(Saved entries)
────────

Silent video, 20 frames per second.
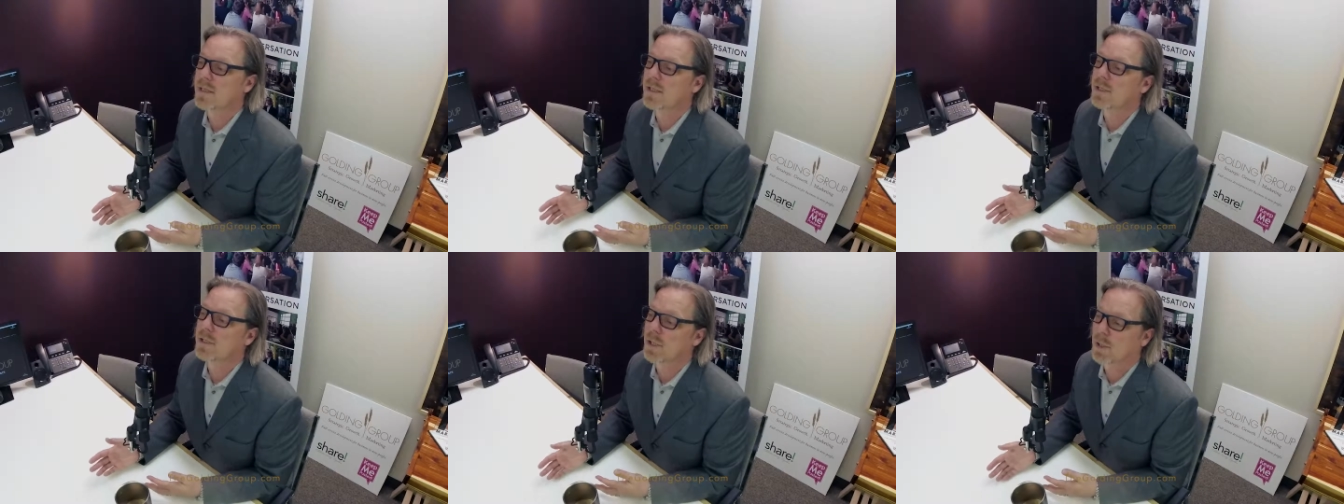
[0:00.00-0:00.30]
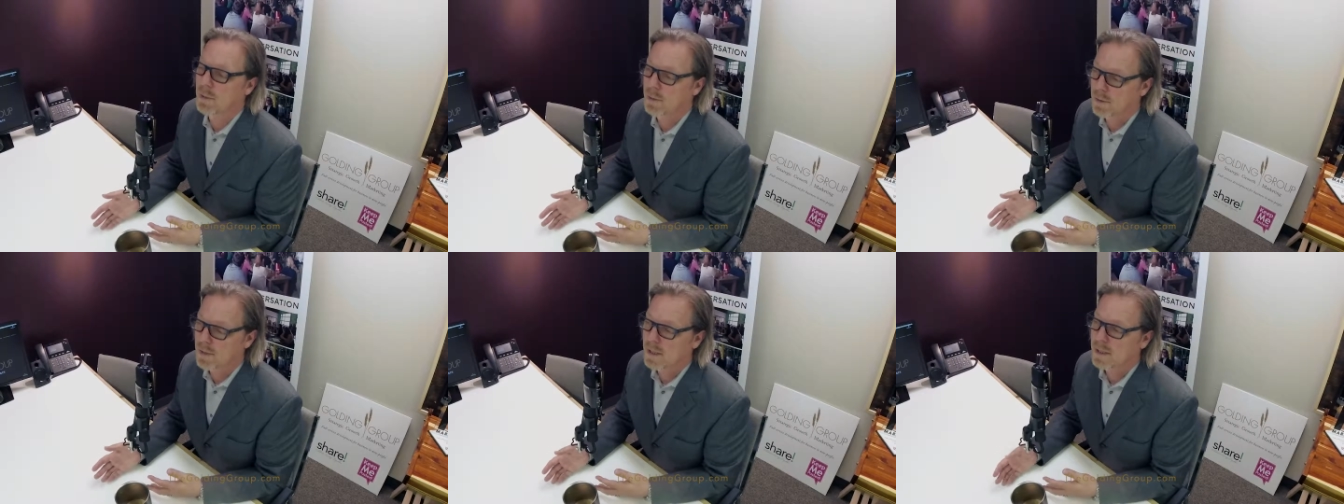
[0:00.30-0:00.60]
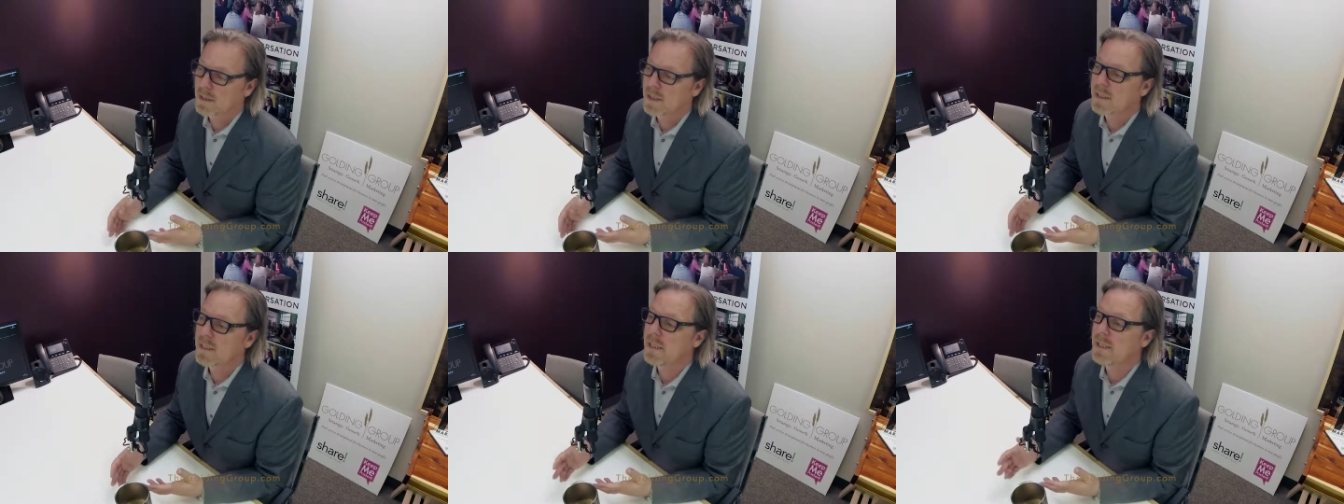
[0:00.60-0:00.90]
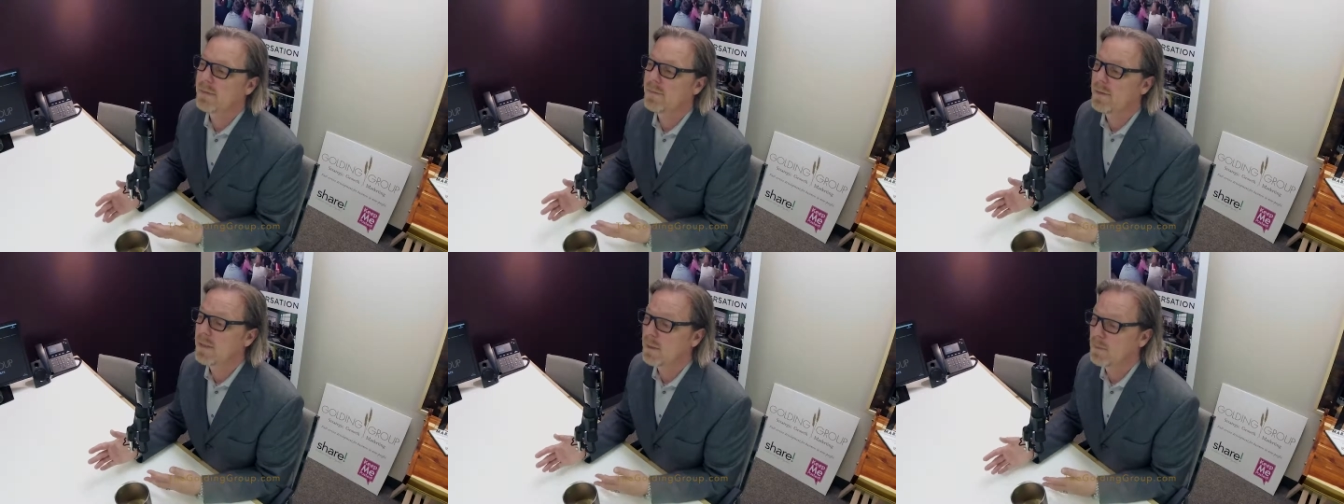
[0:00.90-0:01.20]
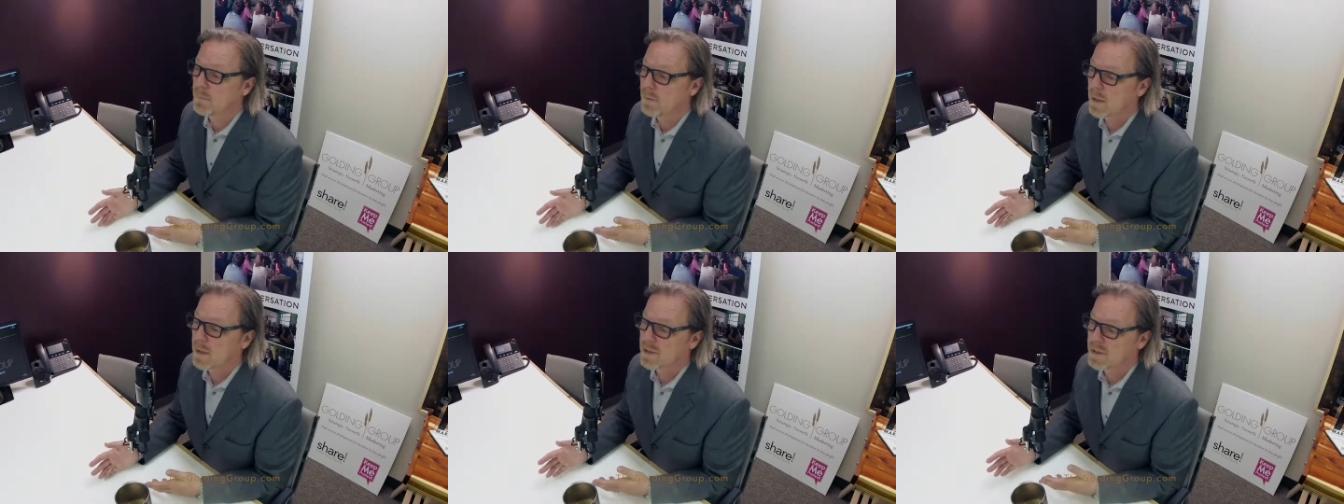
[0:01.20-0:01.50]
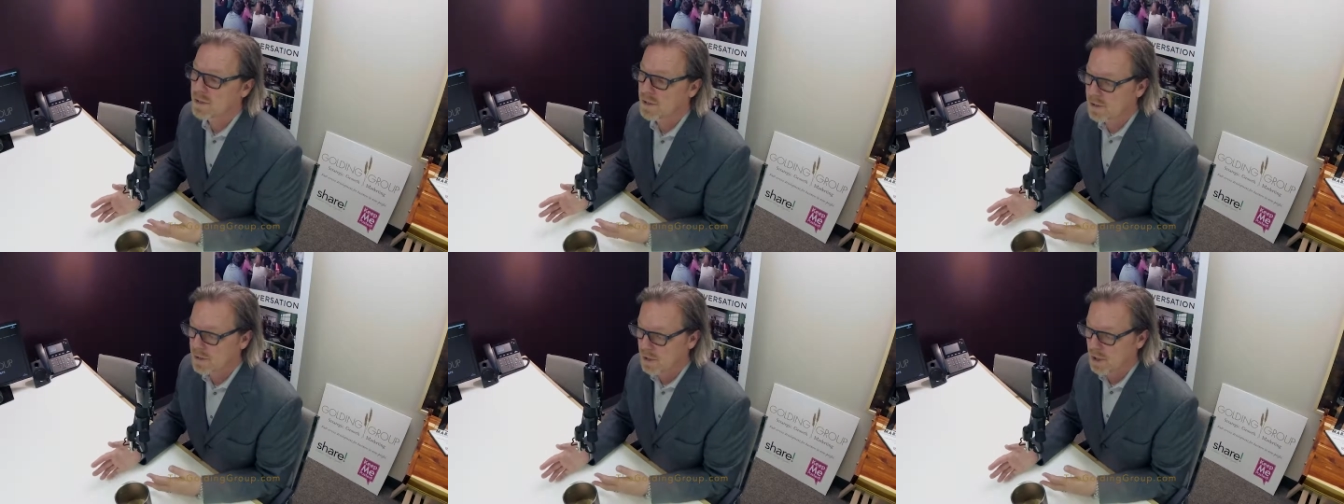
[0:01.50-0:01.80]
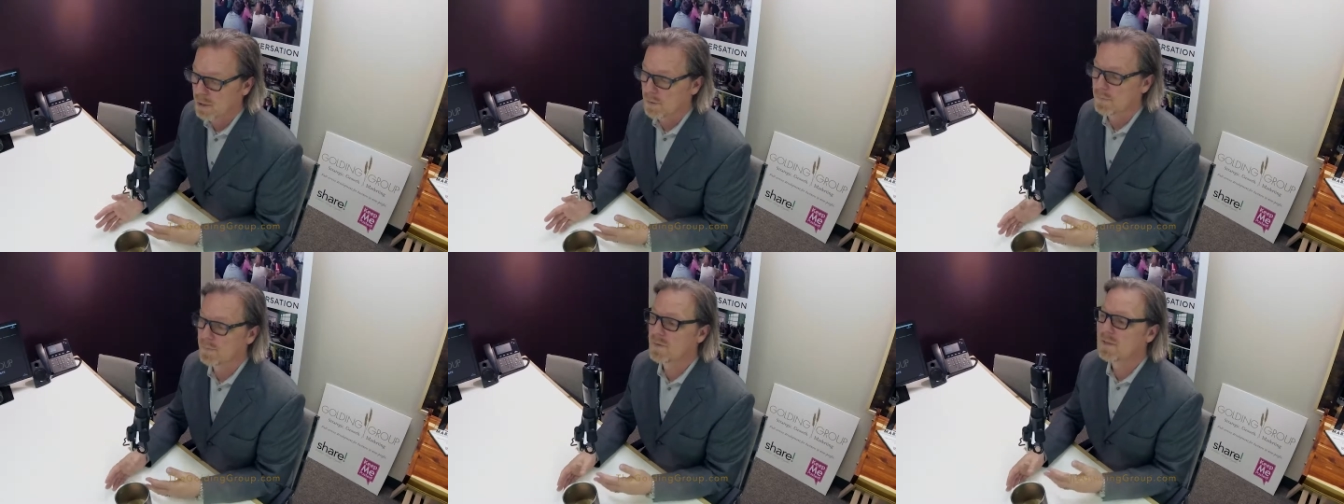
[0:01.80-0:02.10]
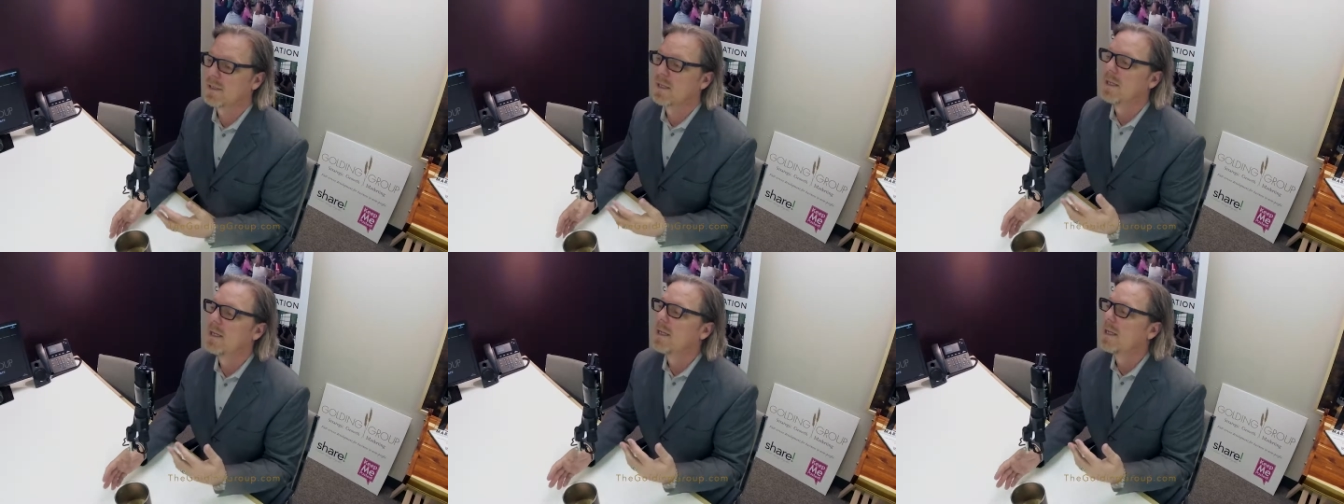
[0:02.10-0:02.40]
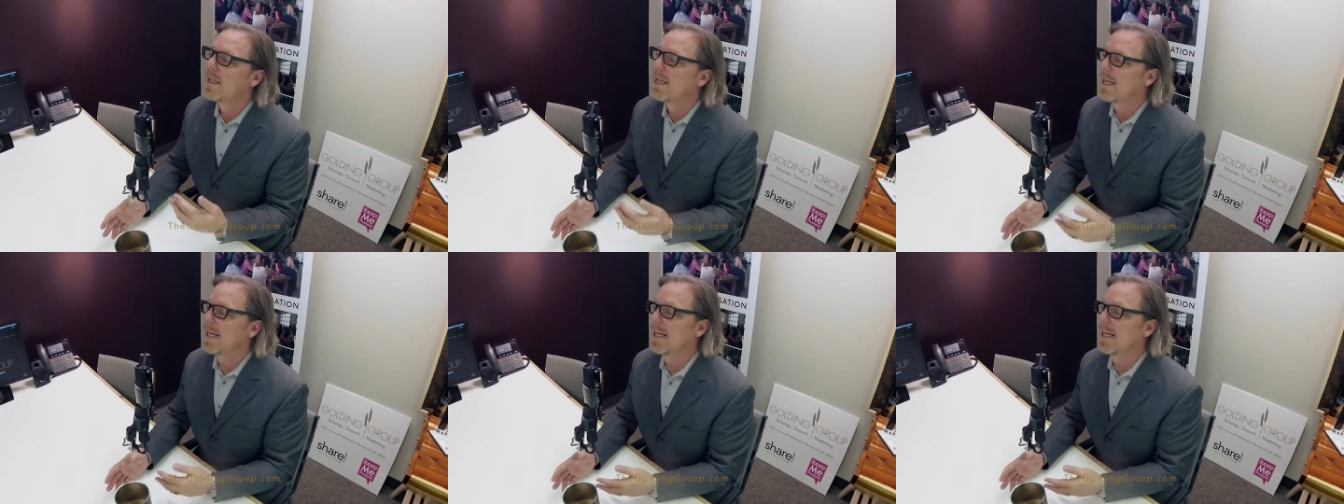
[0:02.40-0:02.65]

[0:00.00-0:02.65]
to turn on the TV and watch the shows. Right.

────────

* **What you will do**
Exact copy, pictures excluded: print only the lines from the line containing "[0:00.30-0:00.60]" through the end of the records.

* **Exercise response**
[0:00.30-0:00.60]
[0:00.60-0:00.90]
[0:00.90-0:01.20]
[0:01.20-0:01.50]
[0:01.50-0:01.80]
[0:01.80-0:02.10]
[0:02.10-0:02.40]
[0:02.40-0:02.65]

[0:00.00-0:02.65]
to turn on the TV and watch the shows. Right.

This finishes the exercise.